This repository contains the materials for natural language processing courses from deep learning ai NLP series.

Primary LanguageHTML


This repository contains the materials for natural language processing courses from deep learning ai NLP series.

Course 1: Natural Language Processing with Classification and Vector Spaces

Topics: Use logistic regression, naïve Bayes, and word vectors to implement sentiment analysis, complete analogies & translate words.

Week1: Logistic Regression

In this class, I learnt to extract features from text into numerical vectors, then build a binary classifer for tweets using a logistic regression.
Topics: Sentiment analysis, Logistic regression, Data pre-processing, Calculating word frequencies, Feature extraction, Vocabulary creation, Supervised learning



Week2: Naive Bayes

Learn the theory behind Bayes' rule for conditional probabilities, then apply it toward building a Naive Bayes tweet classifier.
Topics: Error analysis, Naive Bayes inference, Log likelihood, Laplacian smoothing, conditional probabilities, Bayes rule, Sentiment analysis



Week3: Vector Space Models

Vector space models capture semantic meaning and relationships between words.

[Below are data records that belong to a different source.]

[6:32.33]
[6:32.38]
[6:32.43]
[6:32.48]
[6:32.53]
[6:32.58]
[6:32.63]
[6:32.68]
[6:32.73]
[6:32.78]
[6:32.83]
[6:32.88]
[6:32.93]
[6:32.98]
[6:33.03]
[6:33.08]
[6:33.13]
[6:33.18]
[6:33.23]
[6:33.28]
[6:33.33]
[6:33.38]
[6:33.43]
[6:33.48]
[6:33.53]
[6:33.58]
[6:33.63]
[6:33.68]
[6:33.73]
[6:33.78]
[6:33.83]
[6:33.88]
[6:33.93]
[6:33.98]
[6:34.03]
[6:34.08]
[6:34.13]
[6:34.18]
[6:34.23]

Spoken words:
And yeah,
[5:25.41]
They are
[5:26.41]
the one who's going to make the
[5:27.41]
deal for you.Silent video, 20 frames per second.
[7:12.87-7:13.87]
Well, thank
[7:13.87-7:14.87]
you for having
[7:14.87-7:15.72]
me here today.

I learnt how to create word vectors that capture dependencies between words, then visualize their relationships in two dimensions using PCA.
Topics: Covariance matrices, Dimensionality reduction, Principal component analysis, Cosine similarity, Euclidean distance, Co-occurrence matrices, Vector representations, Vector space models


Week4: Machine Translation

Learnt to transform word vectors and assign them to subsets using locality sensitive hashing, in order to perform machine translation and document search.
Topics: Gradient descent, Approximate nearest neighbors, Locality sensitive hashing, Hash functions, Hash tables, K nearest neighbors, Document search, Machine translation, Frobenius norm



Course 2: Natural Language Processing with Probabilistic Models

Topics: Word2vec, Parts-of-Speech tagging, N-gram language models, autocorrect

Week1: Autocorrect and minimum edit distance.

In this class, I learnt to apply different edit operations (delete, insert, switch, replace) to build a simple auto correct model. Topics: Autocorrect, minimum edit distance, edit operations.

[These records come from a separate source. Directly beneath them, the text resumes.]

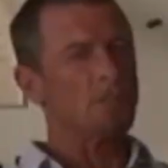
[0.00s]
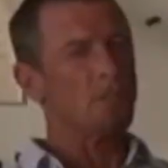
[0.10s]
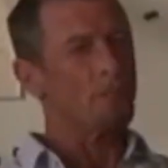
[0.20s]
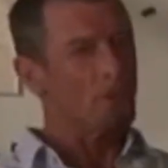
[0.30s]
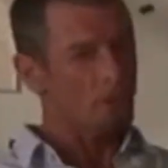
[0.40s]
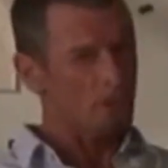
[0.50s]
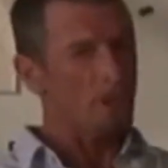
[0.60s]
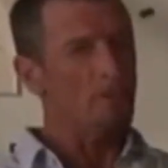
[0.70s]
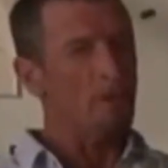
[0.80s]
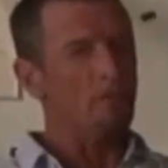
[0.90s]
easy for you to
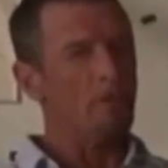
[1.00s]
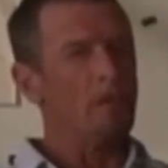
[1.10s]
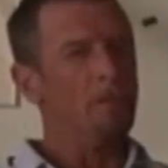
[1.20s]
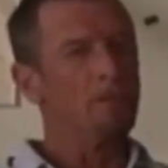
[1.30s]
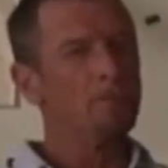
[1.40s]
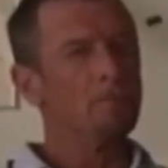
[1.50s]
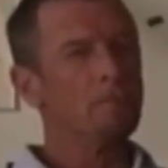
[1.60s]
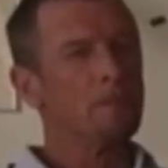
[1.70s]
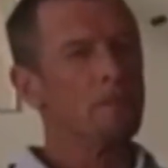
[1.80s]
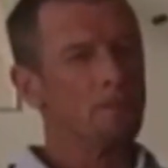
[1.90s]
say, my friend.
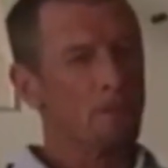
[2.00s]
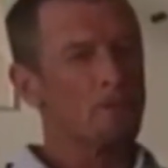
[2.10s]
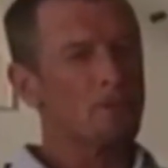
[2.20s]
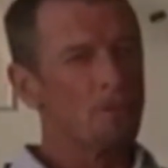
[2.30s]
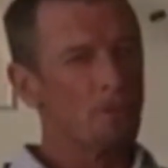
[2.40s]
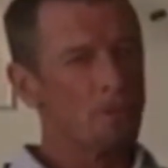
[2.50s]
You've got 2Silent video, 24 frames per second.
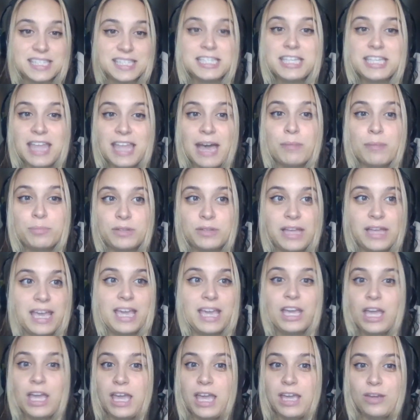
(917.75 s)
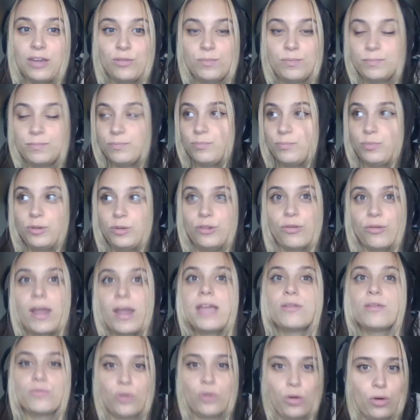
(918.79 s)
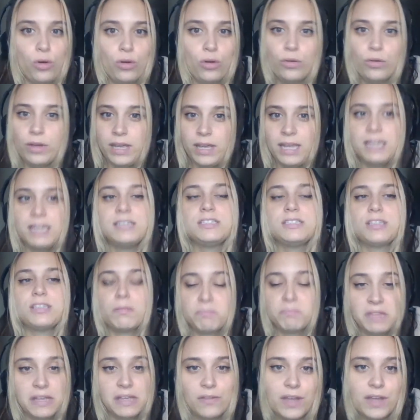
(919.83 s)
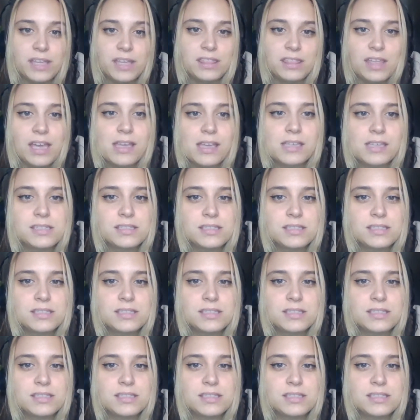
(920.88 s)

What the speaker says: that playing a great role in something like this.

Week2: Part of speech tagging

In this class, the objective is to use Markov chains and hidden markov models to create part-of-speech tags for text corpus. Topics: Markov chains, Hidden Markov models, Part-of-speech tagging, Viterbi algorithm, Transition probabilities, Emission probabilities.



Week3: Autocomplete and Language Models

Learnt about using N-gram language models by calculating sequence probabilities. Topics: Language modeling, perplexity, K-smoothing, N-grams, Backoff, Tokenization.

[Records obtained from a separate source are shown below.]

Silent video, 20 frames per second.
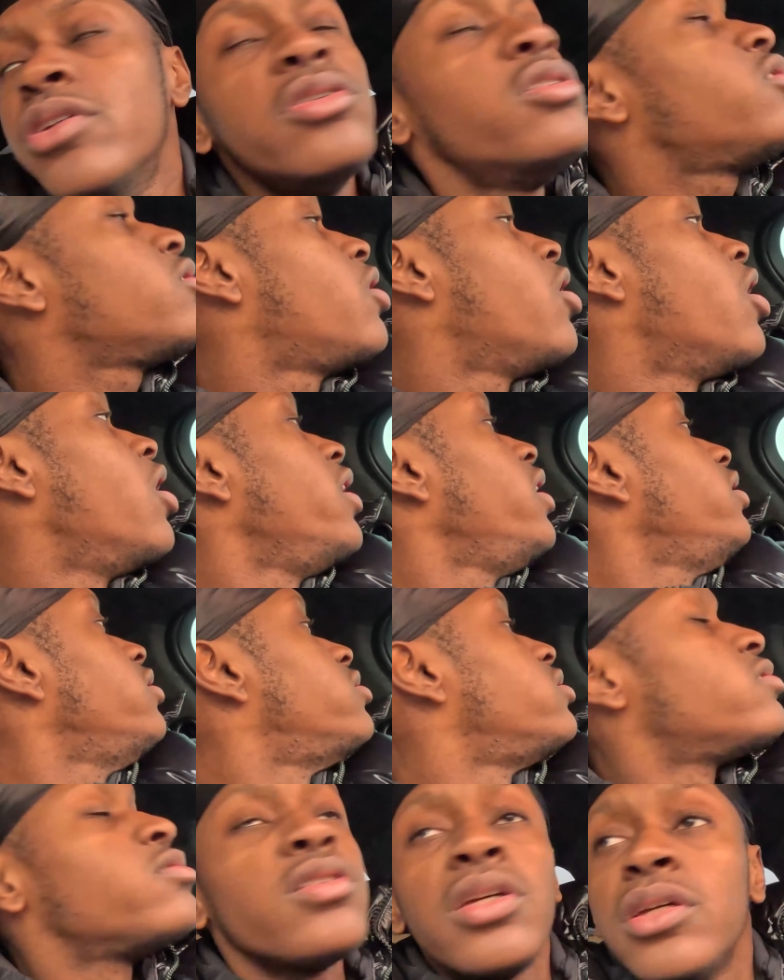know, this car
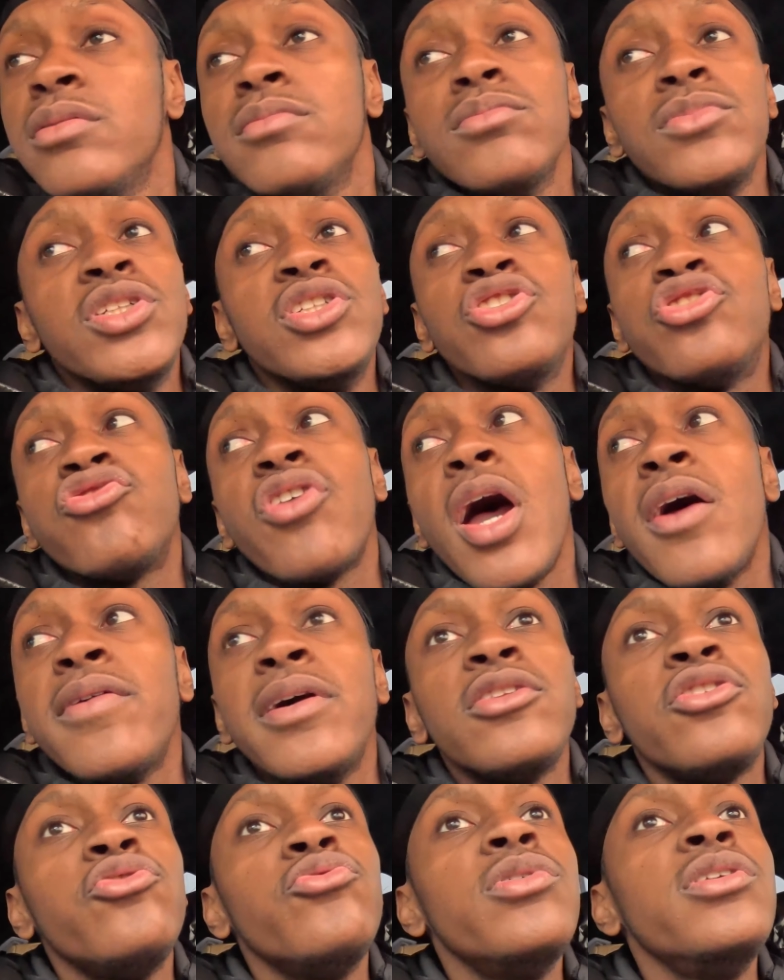just drive
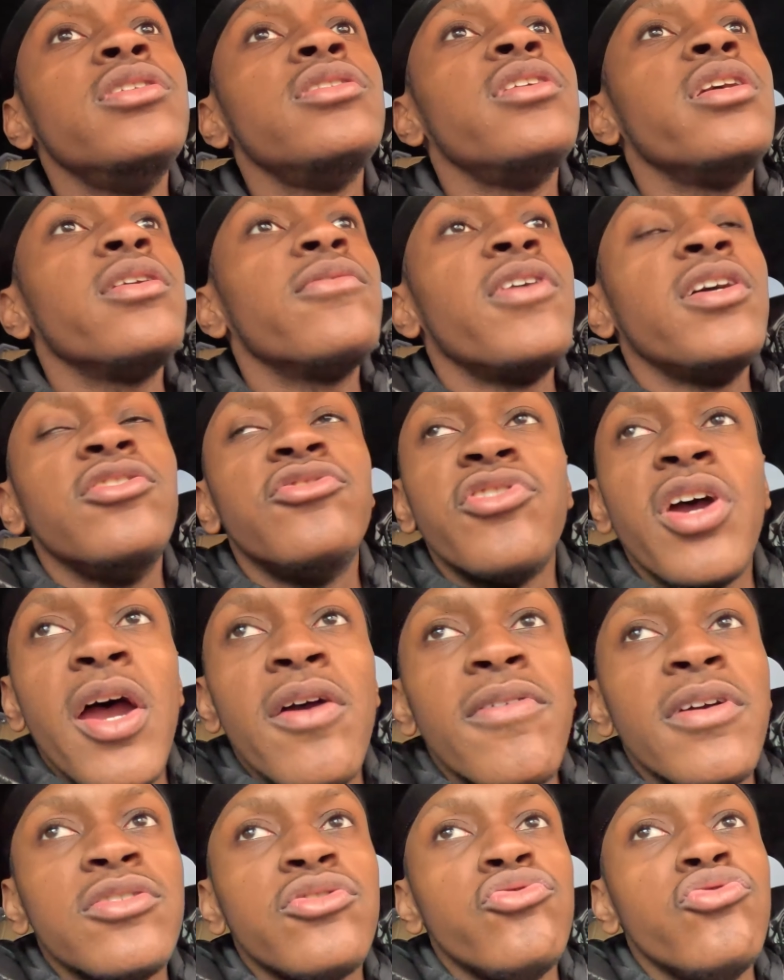right through anything. I
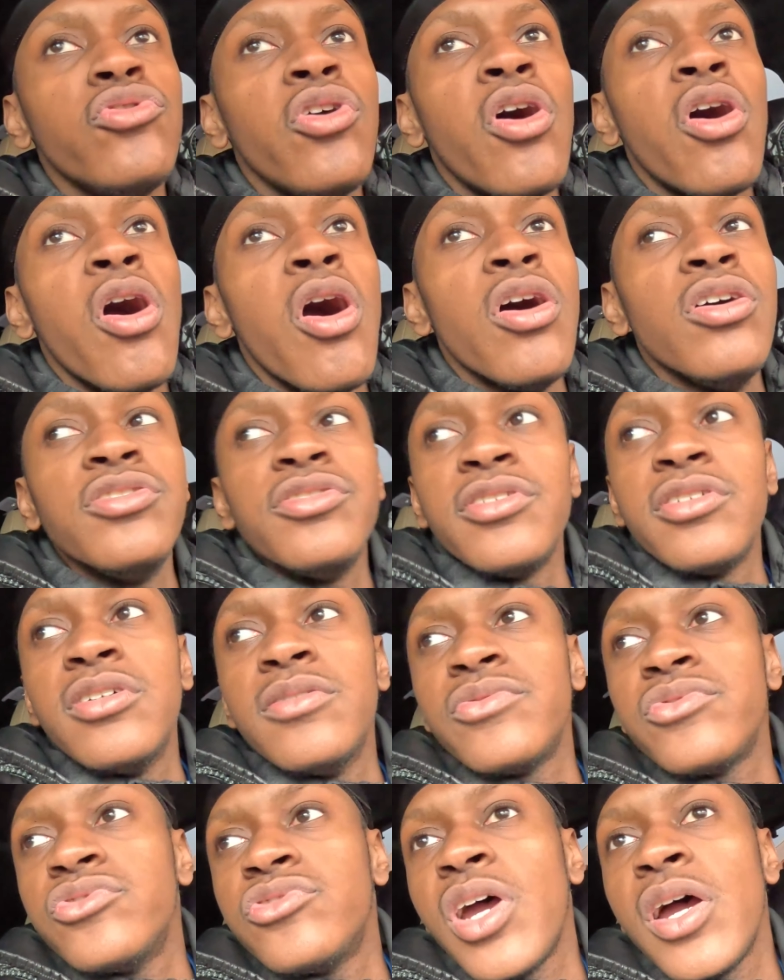drive right through cars, you know,
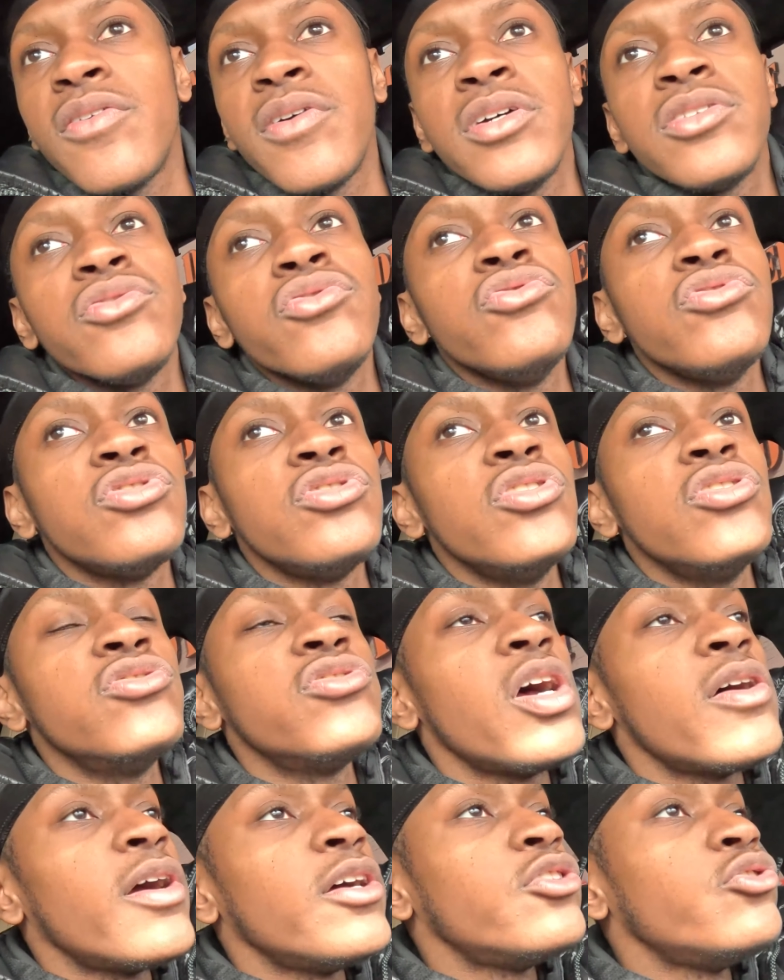drive right through snow,
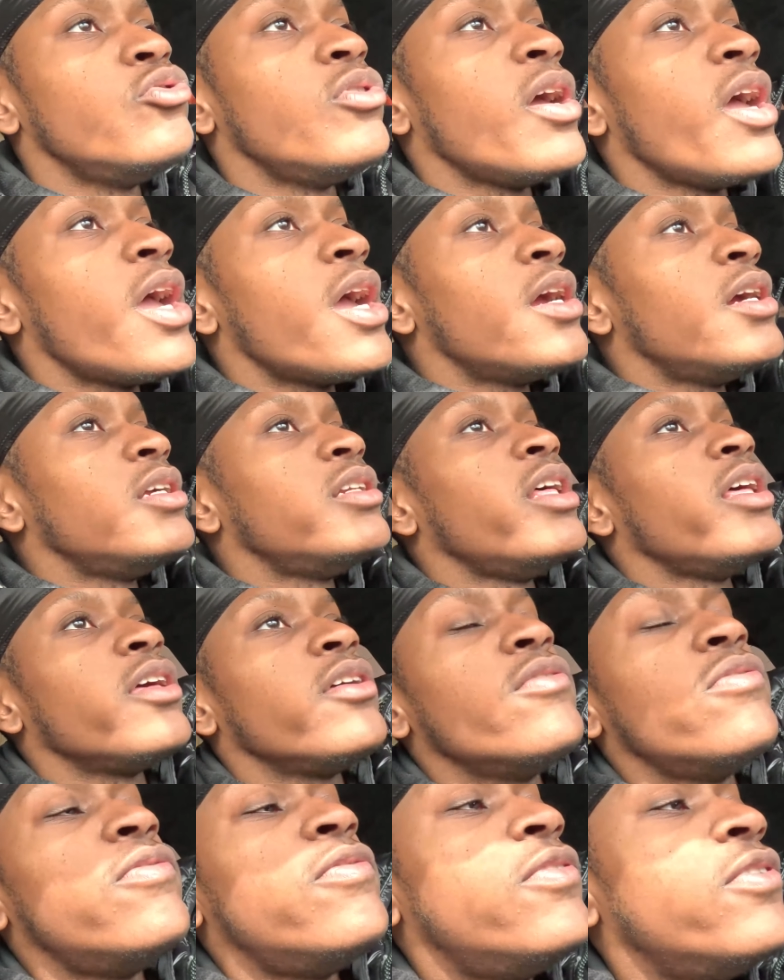drive right through everything,
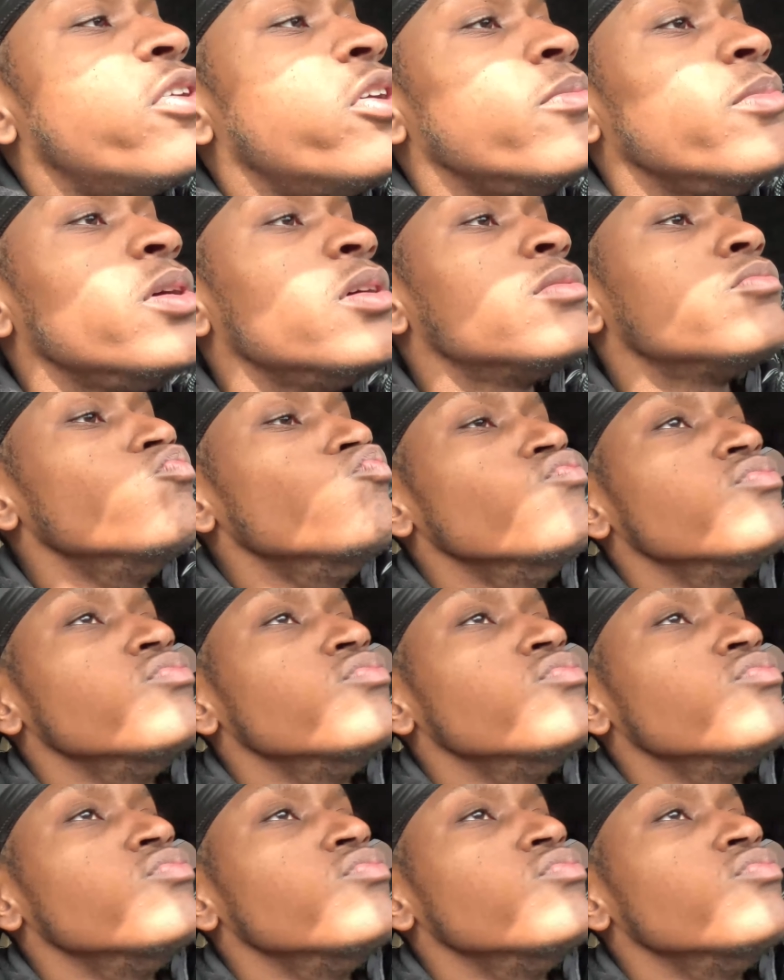you feel me?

Week4: Word embeddings with neural networks

Learnt about how to use word embeddings to carry the semantic meaning of words and build continuous-bag-of-words model.
Topics: Gradient descent, one-hot vectors, neural networks, word embeddings, continuous bag-of-words model, text pre-processing, tokenization.



Course 3: Natural Language Processing with Sequence Models


Week1: Neural Networks for Sentiment Analysis.

Learnt about neural networks for deep learning, then build a sophisticated tweet classifier that places tweets into positive or negative sentiment categories, using a deep neural network. Topics: Feature extraction, Supervised machine learning, Text preprocessing, ReLU, Neural networks.



Week2: Recurrent Neural Networks for Language Modeling.

Learnt about the limitation of traditional language models and see how RNNs and GRUs use sequential data for text prediction.
Topics: N-grams, Gated recurrent units, Recurrent neural networks.



Week3: LSTMs and Named Entity Recognition.

Learnt about how long short-term memory units (LSTMs) solve the vanishing gradient problem, and how Named Entity Recognition systems quickly extract important information from text.
Topics: Vanishing gradients, Named entity recognition, LSTMs, Feature extraction, Part-of-speech tagging, Data generators.